Supplied information:
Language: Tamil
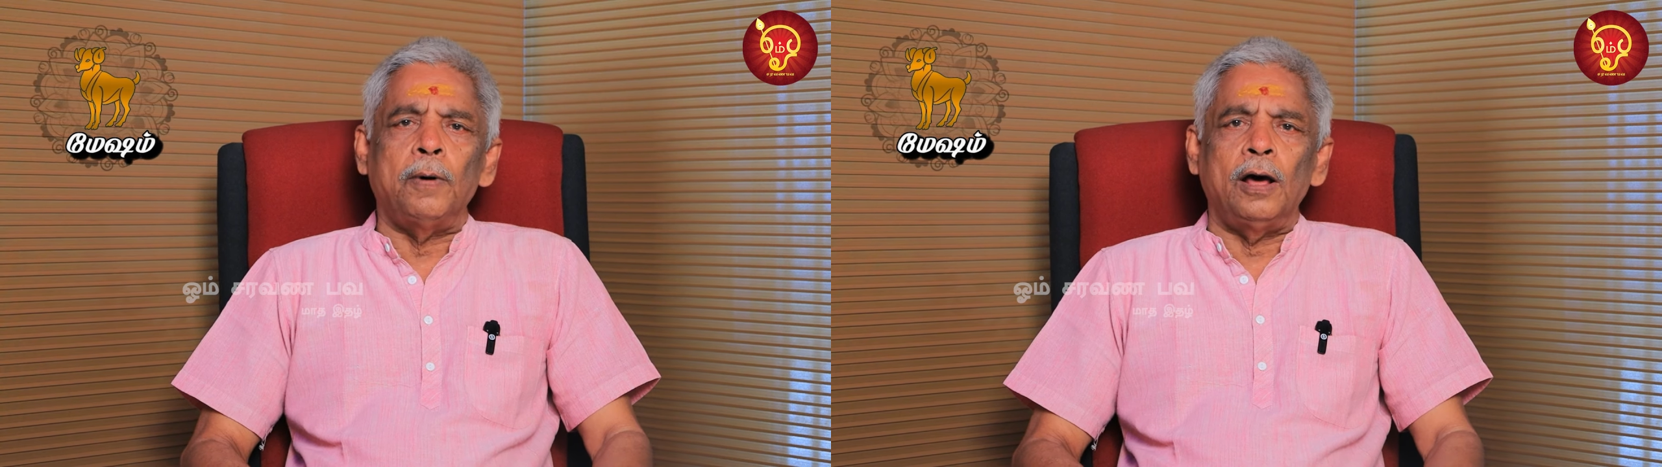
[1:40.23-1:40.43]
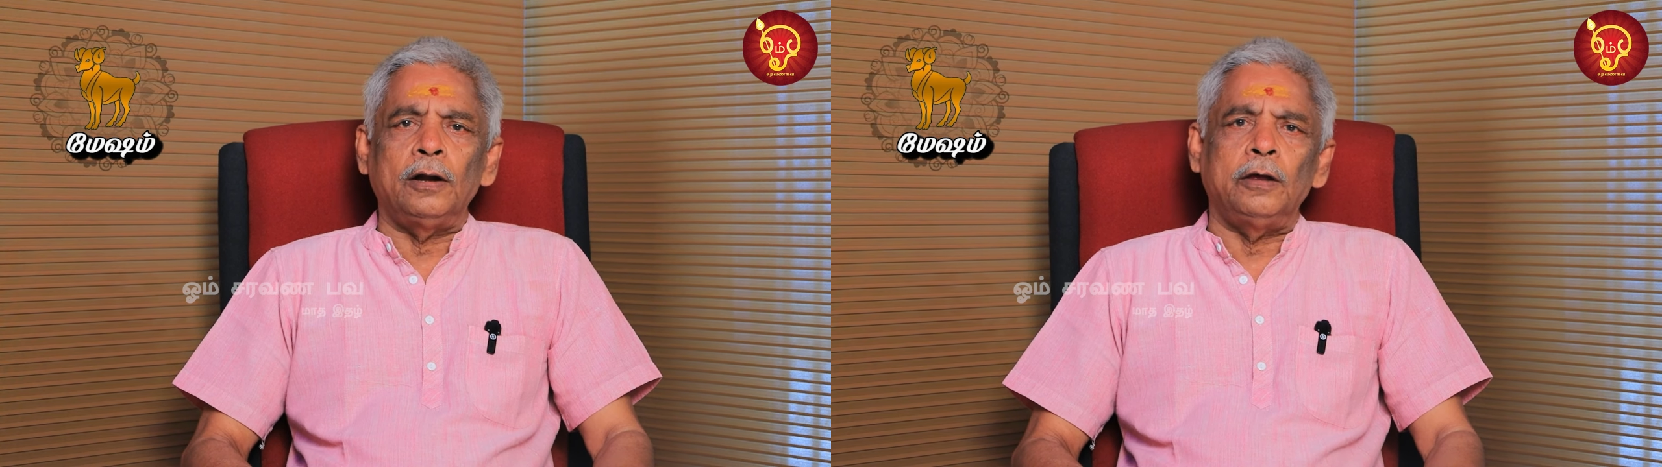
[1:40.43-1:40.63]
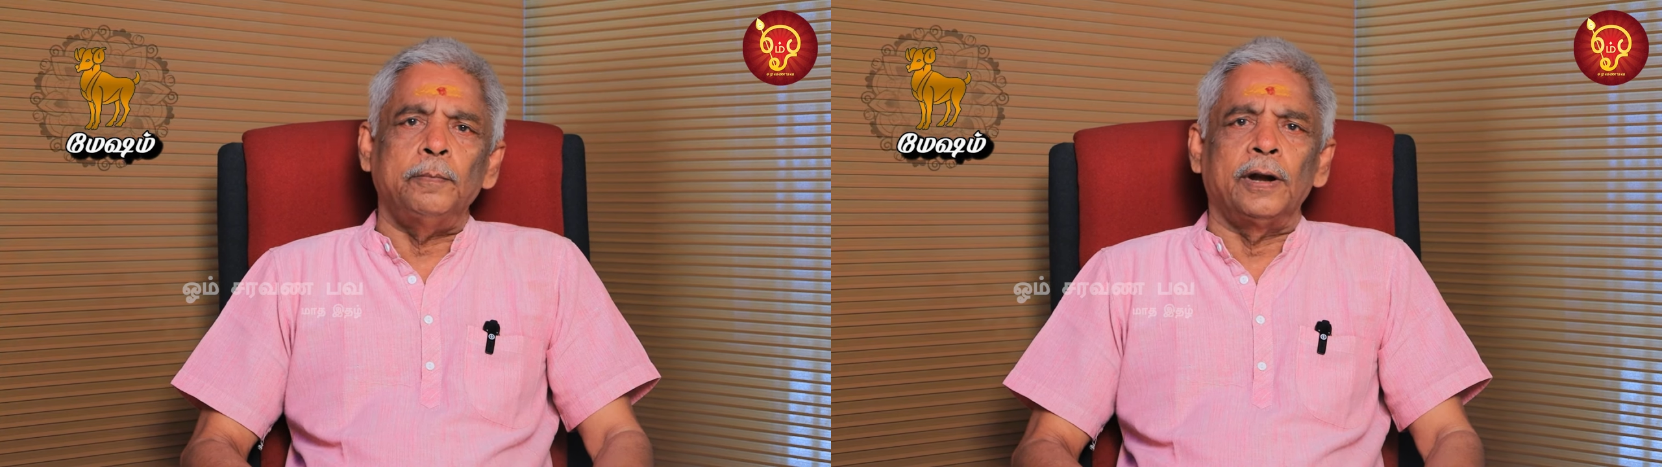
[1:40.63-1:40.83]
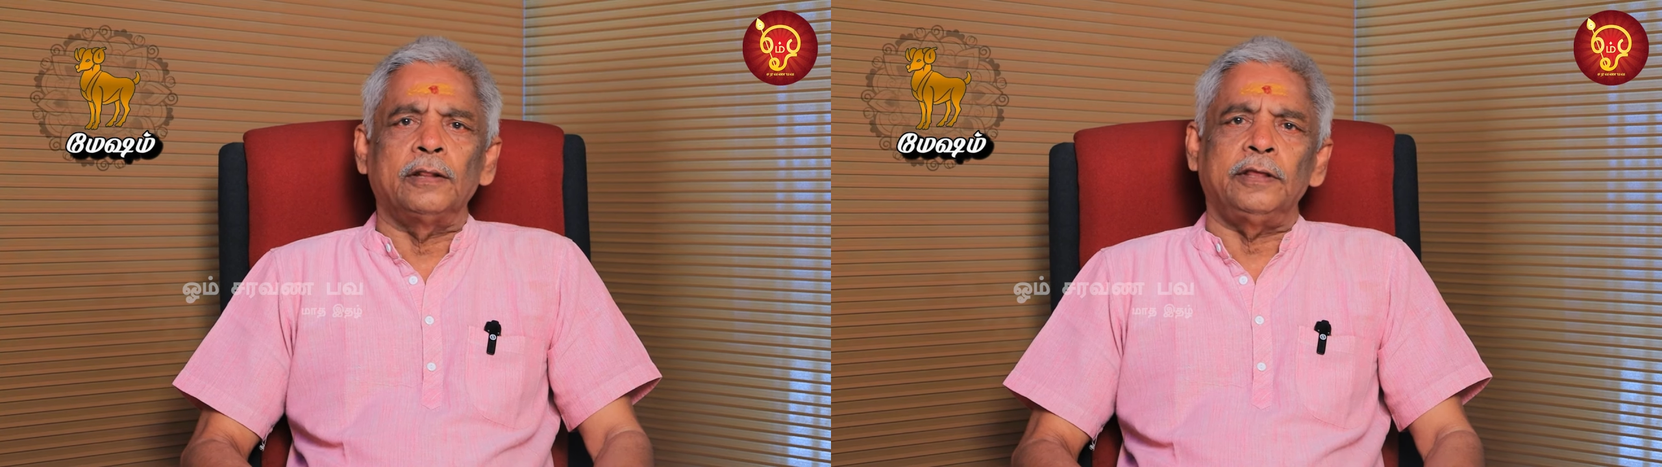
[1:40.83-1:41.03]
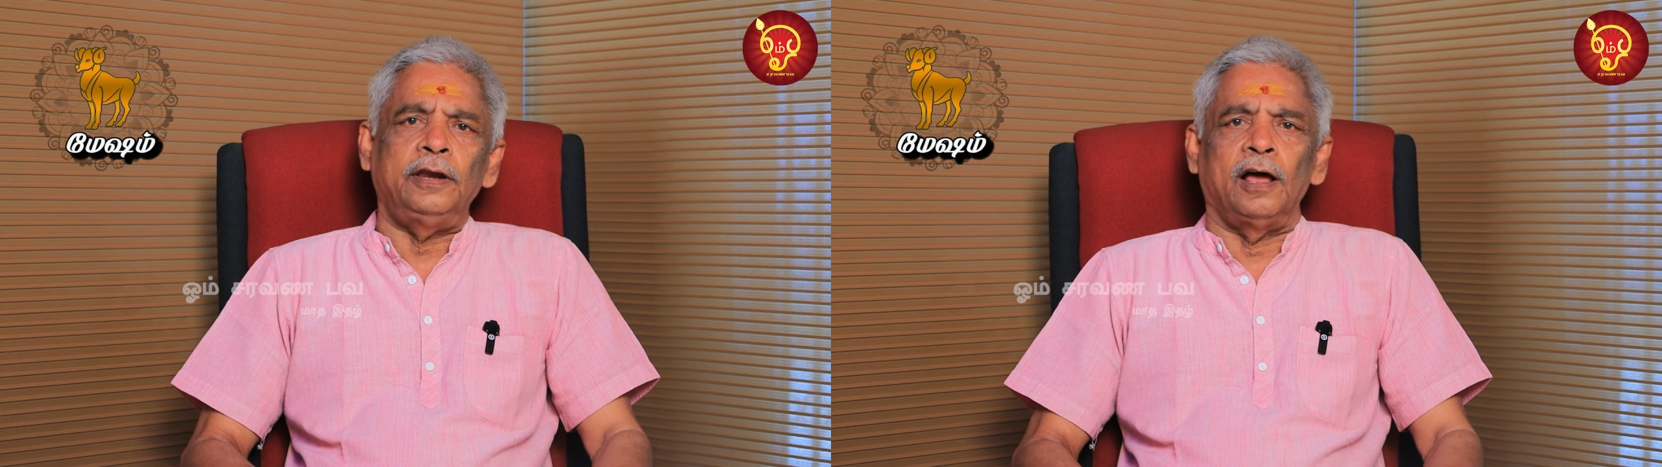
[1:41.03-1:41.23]
பார்க்கும்
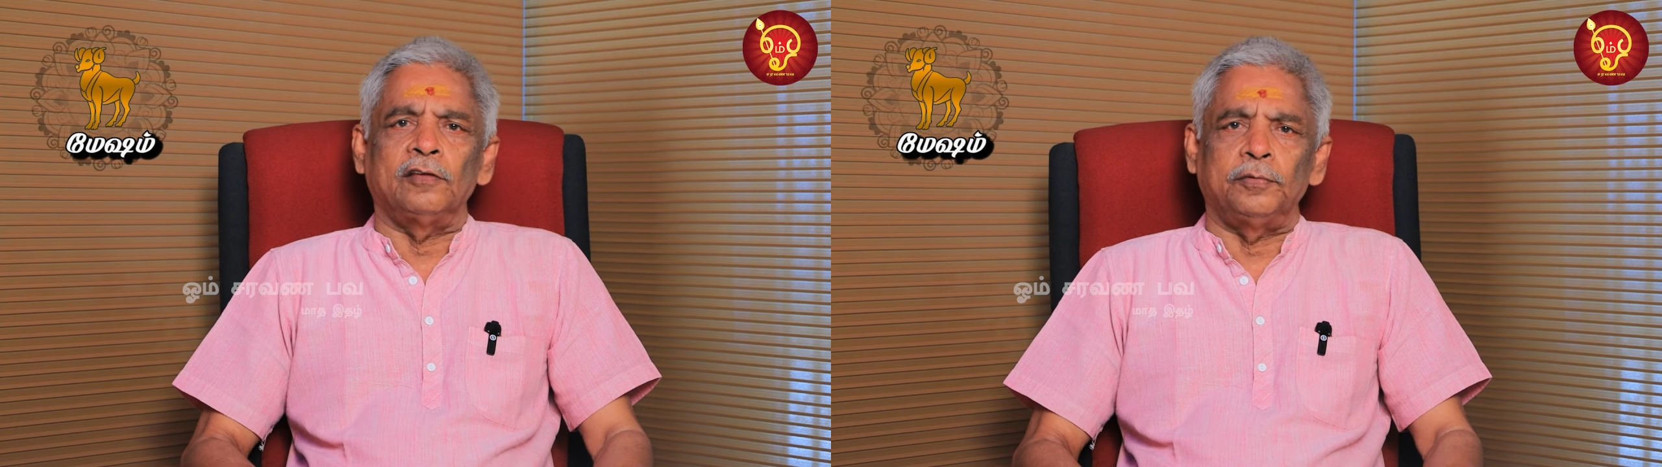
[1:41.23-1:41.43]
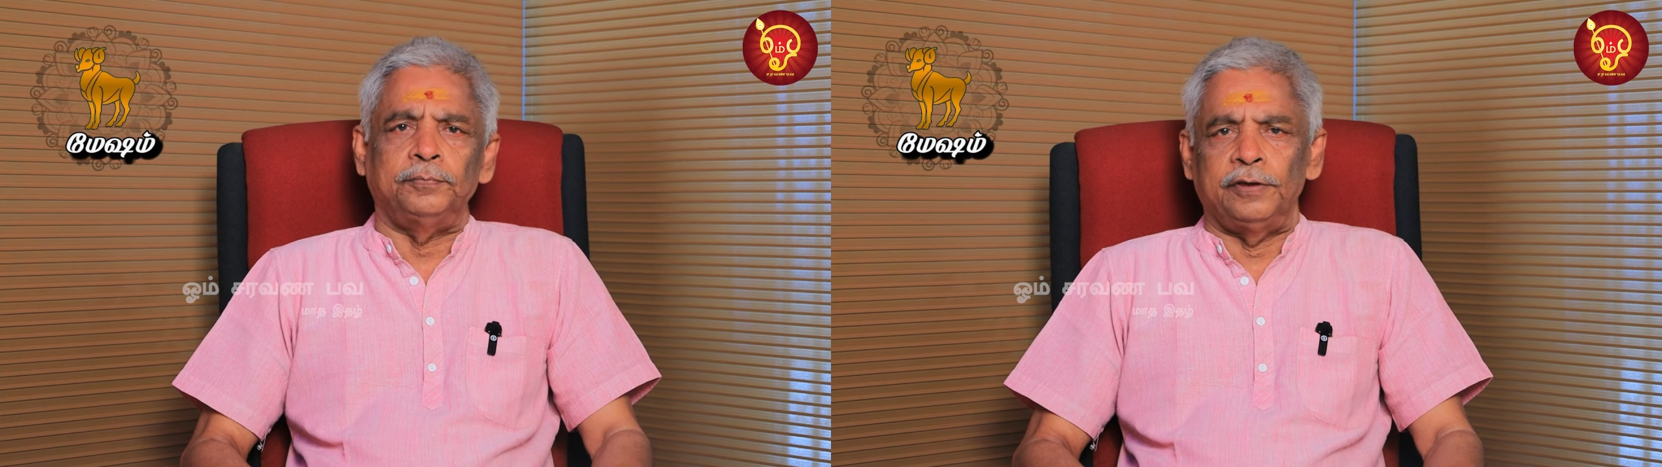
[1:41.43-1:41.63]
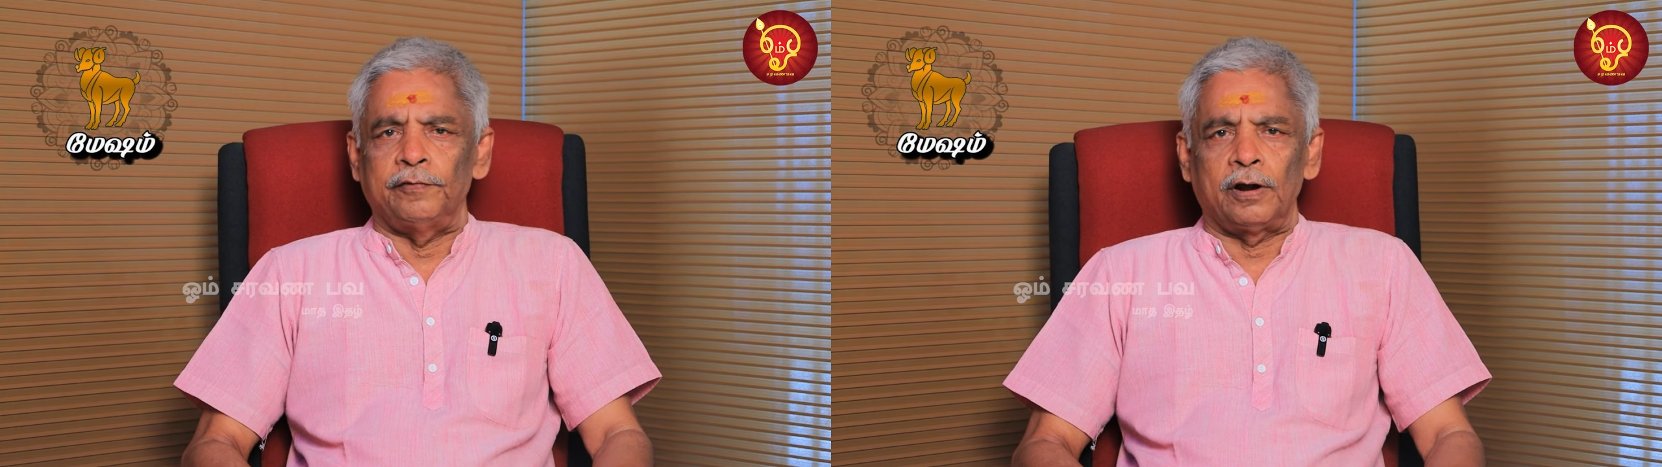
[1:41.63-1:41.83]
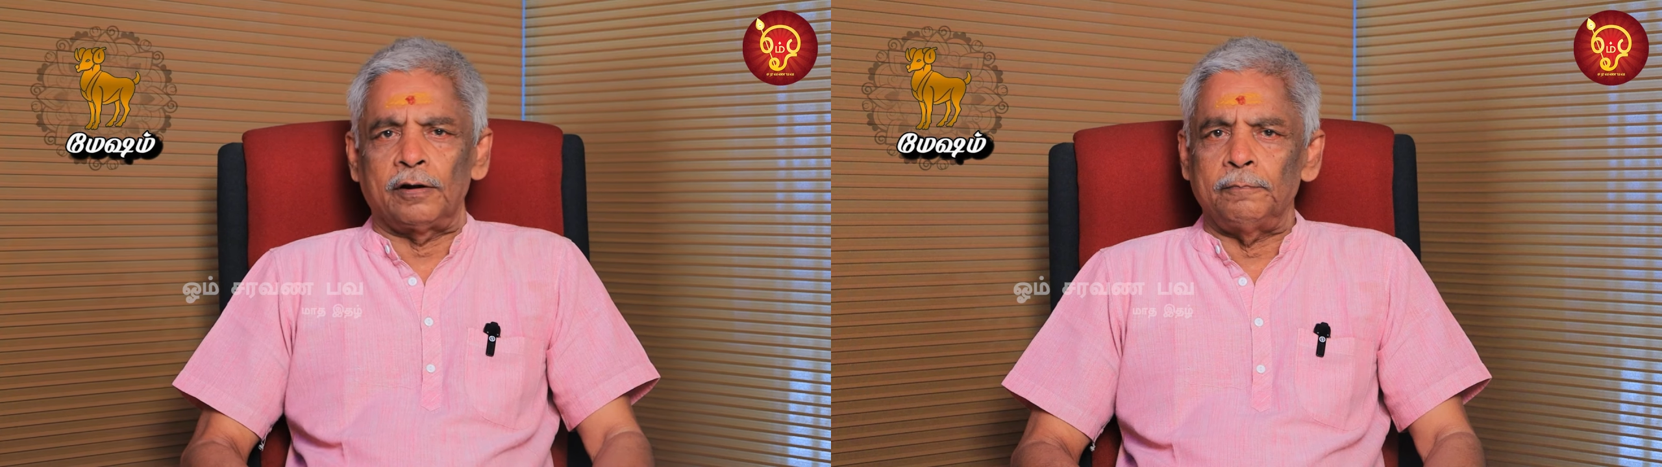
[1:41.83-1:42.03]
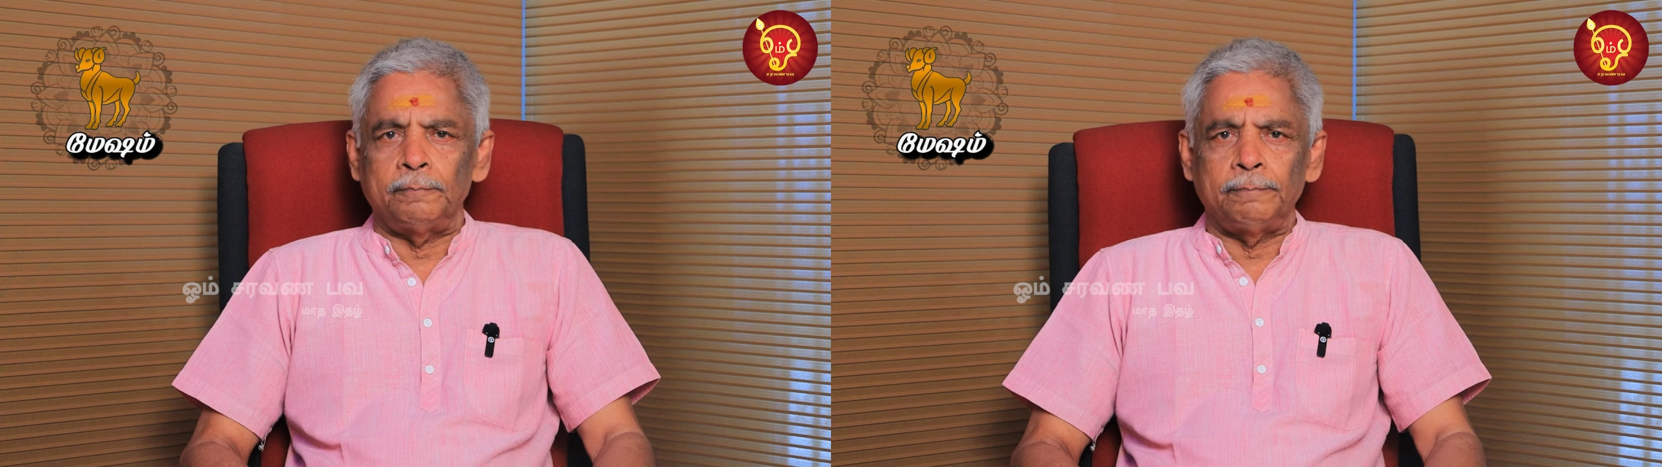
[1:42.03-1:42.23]
இடத்தை நாசம் செய்வார்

What needs to be done:
Repeat each record verbatim, pictures excluded.

Completed task:
Language: Tamil
[1:40.23-1:40.43]
[1:40.43-1:40.63]
[1:40.63-1:40.83]
[1:40.83-1:41.03]
[1:41.03-1:41.23]
பார்க்கும்
[1:41.23-1:41.43]
[1:41.43-1:41.63]
[1:41.63-1:41.83]
[1:41.83-1:42.03]
[1:42.03-1:42.23]
இடத்தை நாசம் செய்வார்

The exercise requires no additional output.